Stored data entries
_ _ _ _ _

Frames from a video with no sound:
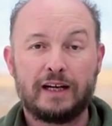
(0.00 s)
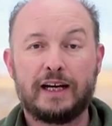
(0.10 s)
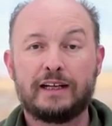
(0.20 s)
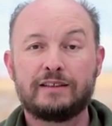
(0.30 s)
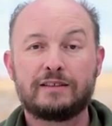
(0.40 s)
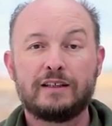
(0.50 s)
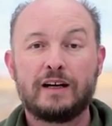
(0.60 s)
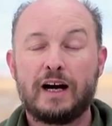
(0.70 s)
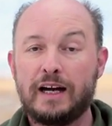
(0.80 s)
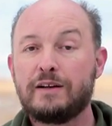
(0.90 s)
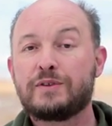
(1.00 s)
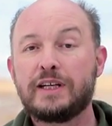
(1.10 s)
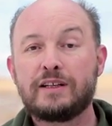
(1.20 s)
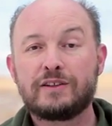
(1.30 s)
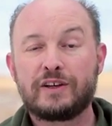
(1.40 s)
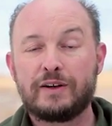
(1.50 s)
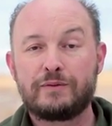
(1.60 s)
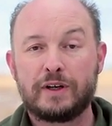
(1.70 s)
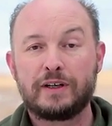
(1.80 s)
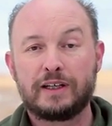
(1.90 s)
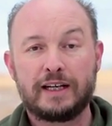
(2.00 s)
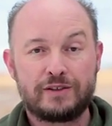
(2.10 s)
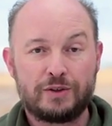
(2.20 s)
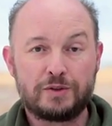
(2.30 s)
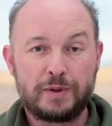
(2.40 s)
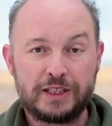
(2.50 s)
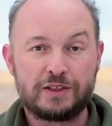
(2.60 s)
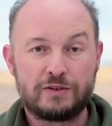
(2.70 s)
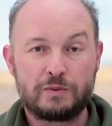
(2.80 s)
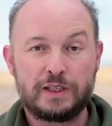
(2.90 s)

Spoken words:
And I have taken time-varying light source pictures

_ _ _ _ _

[EXERCISE] The copy should match each line above exactly and contain no images.

[THE ANSWER]
Frames from a video with no sound:
(0.00 s)
(0.10 s)
(0.20 s)
(0.30 s)
(0.40 s)
(0.50 s)
(0.60 s)
(0.70 s)
(0.80 s)
(0.90 s)
(1.00 s)
(1.10 s)
(1.20 s)
(1.30 s)
(1.40 s)
(1.50 s)
(1.60 s)
(1.70 s)
(1.80 s)
(1.90 s)
(2.00 s)
(2.10 s)
(2.20 s)
(2.30 s)
(2.40 s)
(2.50 s)
(2.60 s)
(2.70 s)
(2.80 s)
(2.90 s)

Spoken words:
And I have taken time-varying light source pictures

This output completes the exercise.